C'est la Vie is a 1966 Charlie Morgan 34.

Her home port is Everglades City, FL. Our typical cruising area is Southwest Florida, the Florida Keys, the Southeastern Atlantic Seaboard, and the Bahamas. We are C'est la Vie's third owners and purchased her in 2005. We continue to maintain and update this classic vessel. Please post any questions or comments about C'est la Vie or our travels via the comment links below.

Sunday, July 14, 2013

Dis-masted - Afterward

There are three entries that proceed this post. Here are the links
Part 1
Part 2
Part 3

Losing the rig is undoubtedly unfortunate, but Anne and I whole heartedly agree that we were fortunate in the timing and location of the event.   We can think of many, many worse scenarios.  We are thankful for the support of our friends and fellow cruisers. 

Why did the dismasting occur?  
The system of windward lower stays suffered a mechanical failure.  Once the windward lowers were no longer in place the force exerted by the windward cap shroud on the spreader caused the mast to fold to leeward.  Fortunately for us the pressure on the sails carried the mast clear of the deck and hull before causing structural damage.  From our findings in the days after the incident we believe the mast struck the port side cowling then my paddleboard, lashed to the leeward lifeline, and then entered the water. We are not going to provide additional, detailed information until we correspond with the company that manufactured the part whose failure we believe caused the dis-masting. 
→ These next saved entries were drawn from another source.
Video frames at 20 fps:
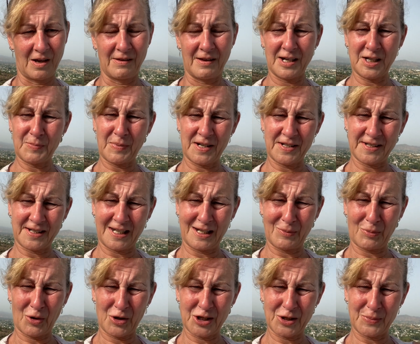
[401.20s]
Those
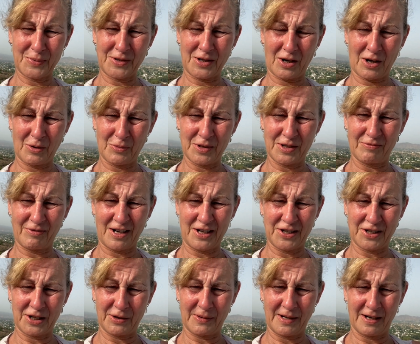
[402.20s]
pesky wasps that I was
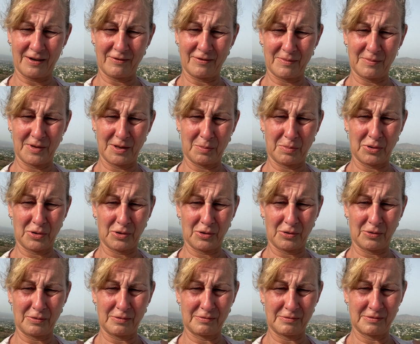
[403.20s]
rescuing from the
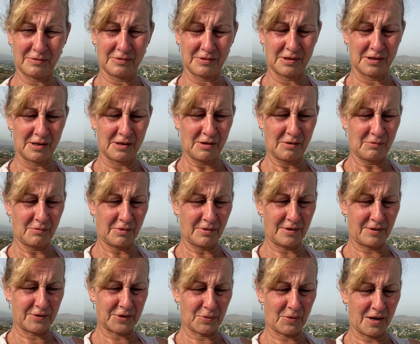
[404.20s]
pool. Well,
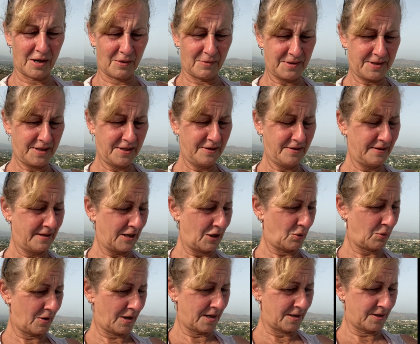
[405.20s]
there was one, they're
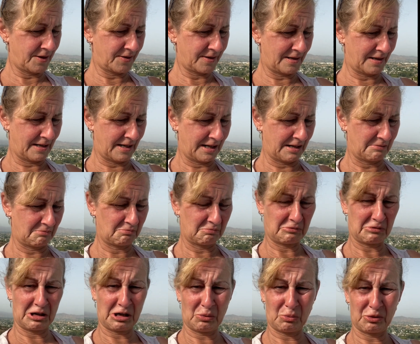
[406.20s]
quite innocently,
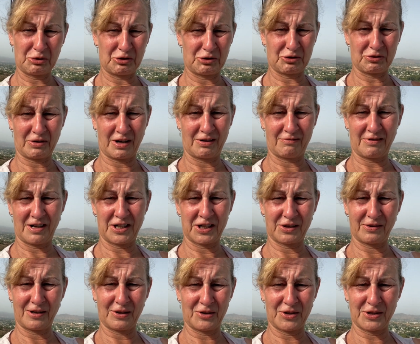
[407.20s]
and I wasn't trying to
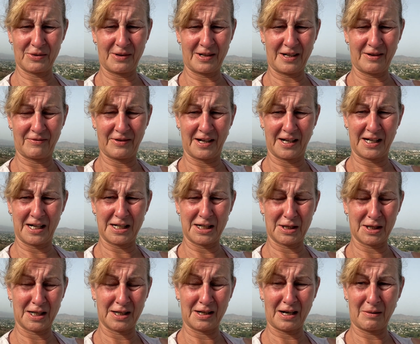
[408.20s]
rescue it or do anything, and it
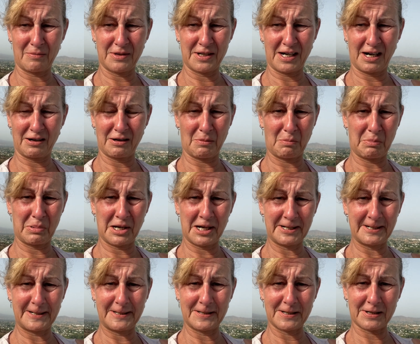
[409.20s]
just come down and
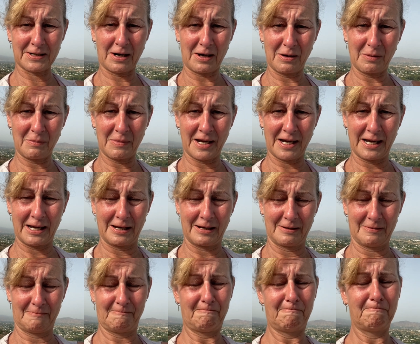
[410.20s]
bloody stung me.
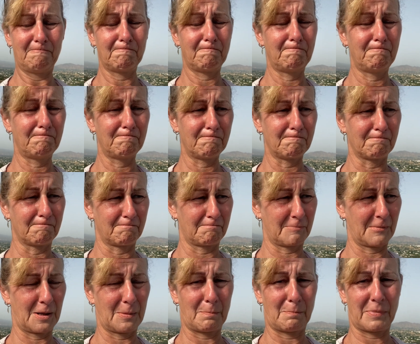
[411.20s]

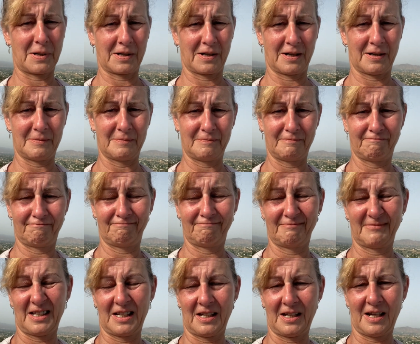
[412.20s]
Bugger.
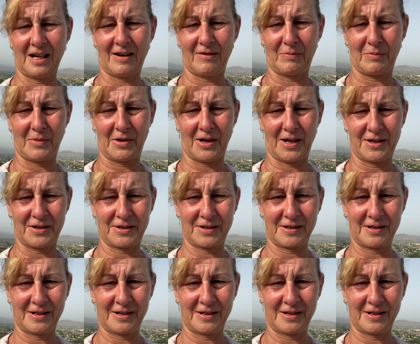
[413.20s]
Never mind.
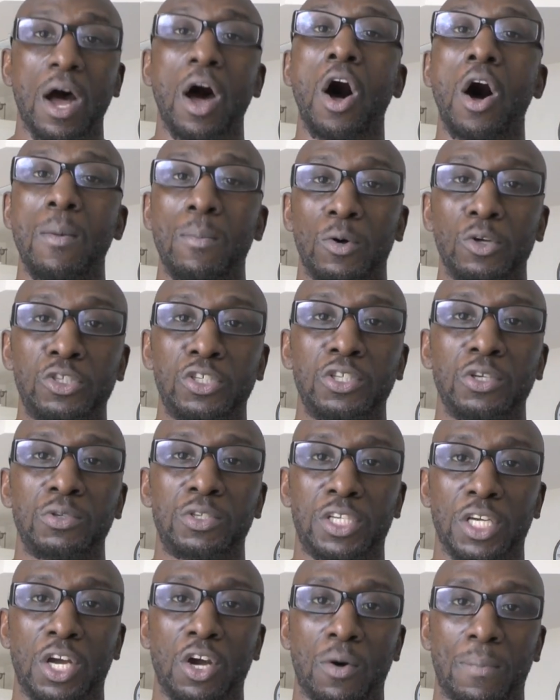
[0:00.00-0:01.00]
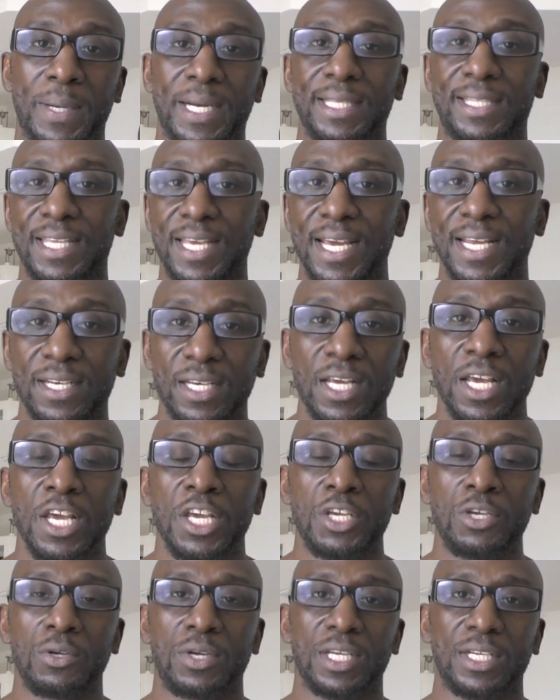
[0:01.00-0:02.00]
almost soon to go but at the end
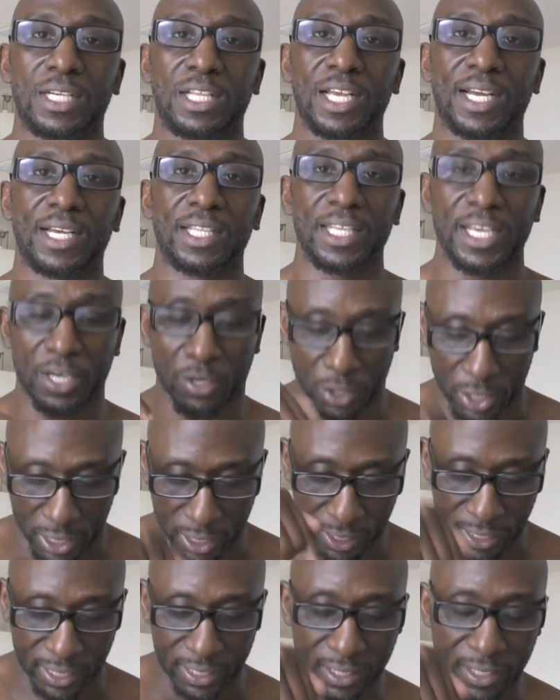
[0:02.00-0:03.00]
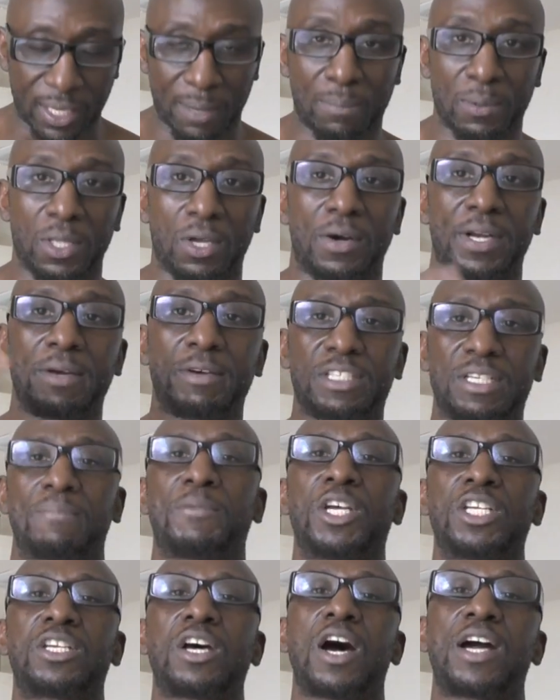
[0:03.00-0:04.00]
you can click a link or you can click a link below anyways I'm
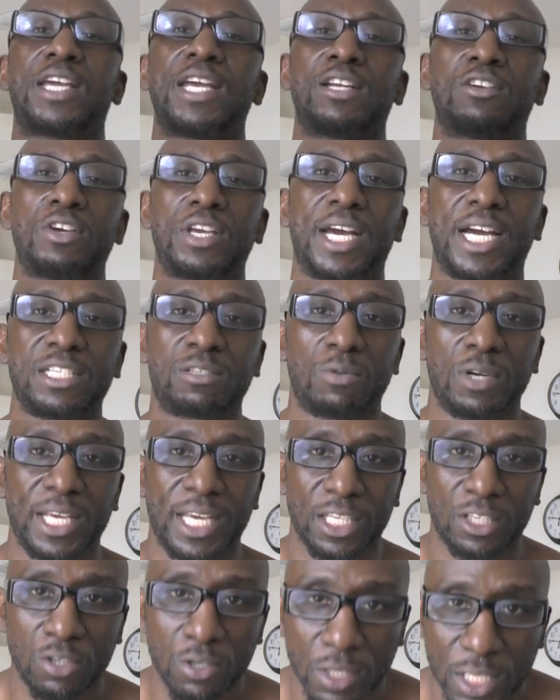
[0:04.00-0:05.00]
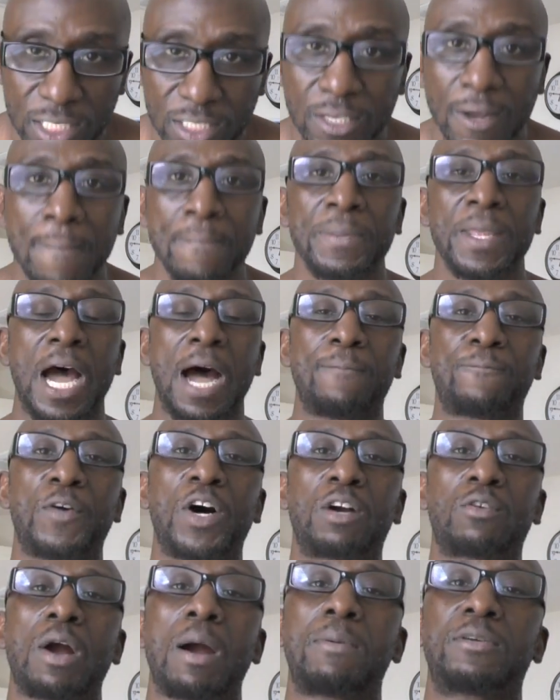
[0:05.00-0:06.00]
done talking I know you guys want to get to this I'm
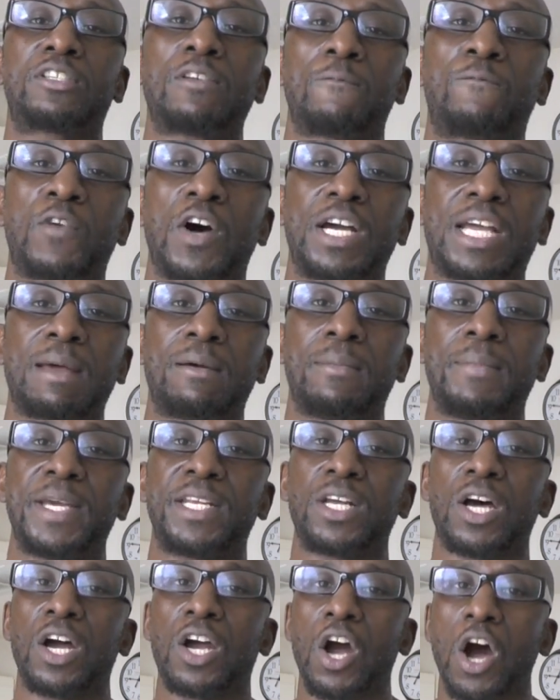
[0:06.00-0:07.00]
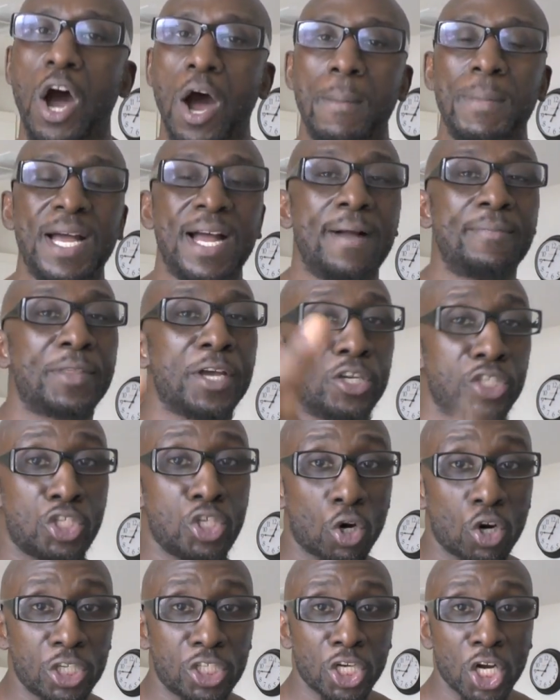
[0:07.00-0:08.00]
Funk Roberts from FunkMMA.com now it's
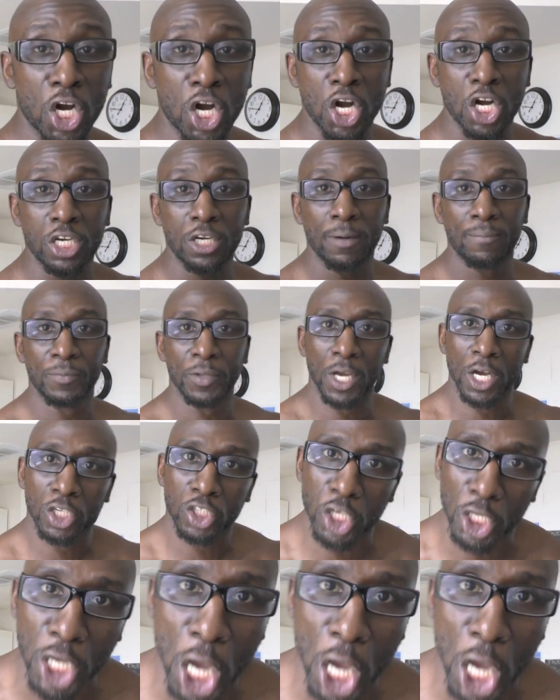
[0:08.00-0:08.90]
your turn to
How do we know the windward lowers failed? 
We observed the mast fold to leeward in the area of the spreaders.  The system of failed windward (starboard) lowers were no longer attached to the mast when it entered the water. Thus, the starboard side lower stays, including a portion of the part we believe caused the failure, remained on deck once the rig was gone.

Lessons we are taking away from this experience…
1.  Include a stout set of cable cutters in your on board tools.   These enabled us to efficiently cut the downed rig away before it was able to compromise the integrity of our hull.  I was pleased to discover our cable cutters were able to sever dyneema dux when it is under load.
2.  Have an efficient system for rigging an alternate VHF antenna or a secondary VHF unit.  We were unable to reach anyone via our hand held VHF. Most sailing vessels have their primary VHF antenna mounted atop the mast.   In a dismasting this antenna will be lost.   The ability to rewire the VHF to a secondary antenna mounted on the stern of C’est la Vie allowed us to contact the USCG.
3. We believe C’est la Vie’s rigid bobstay saved the bowsprit.   With only a wire for a bobstay the loss the forestay would place all the weight of the anchors and other forces on two horizontal attachment points.  I have little doubt the bowsprit would have failed when I went forward to cut away the forestay or during our lumpy trip back to the mainland if it lacked the support of the solid bobstay.  With some extra care we were also able to use the anchors and windlass in the days following the incident.
4.  Never, never, never make light of a mast-less sailing vessel underway.  We were amazed at the callousness of the first motor vessel that asked us, “aren’t you missing something?”  We though the person must just be a bit socially awkward.  Later in the day a second passing motor vessel attempted to make another humorous comment about our lack of a mast. Hurt, we discussed together how motor vessel operators are simply clueless.  Despite damage to our lifelines, bent stanchions, and the stump of roller furling unit at our bow, on day two in the ICW we passed a southbound sailboat that shouted over, “did you forget something?”  WTF!  These comments were simply pouring salt into our wounds.

It took us two days of motoring northward along the ICW to reach Beaufort, NC.  During the trip we took some time to lick our wounds and discuss what to do next.

Anne relaxing with a cucumber "mask"
Our wonderful Beaufort friends welcomed us back and were generous in their assistance… finding us free dockage, providing place sleep on land, and plenty of good food and drink.

C'est la Vie docked in Taylors Creek
 We are uncertain of our long term plans or C’est la Vie’s future. We agreed to continue forward with our short term plans…
  1. Haul C’est la Vie in Beaufort, NC
  2. Crew aboard SV-Seraphim, a Pretorian 35,  in the upcoming Port Huron to Mackinac Island Race
  3. Deliver SV-Seraphim back to Cleveland, OH after the race
  4. Work in the Beaufort, NC area in the late summer.

prior to making any decisions about the next steps.  We hope through time we will gain perspective.  We also hope that time will present options or opportunities that are currently hidden from view by our proximity to the dis-masting.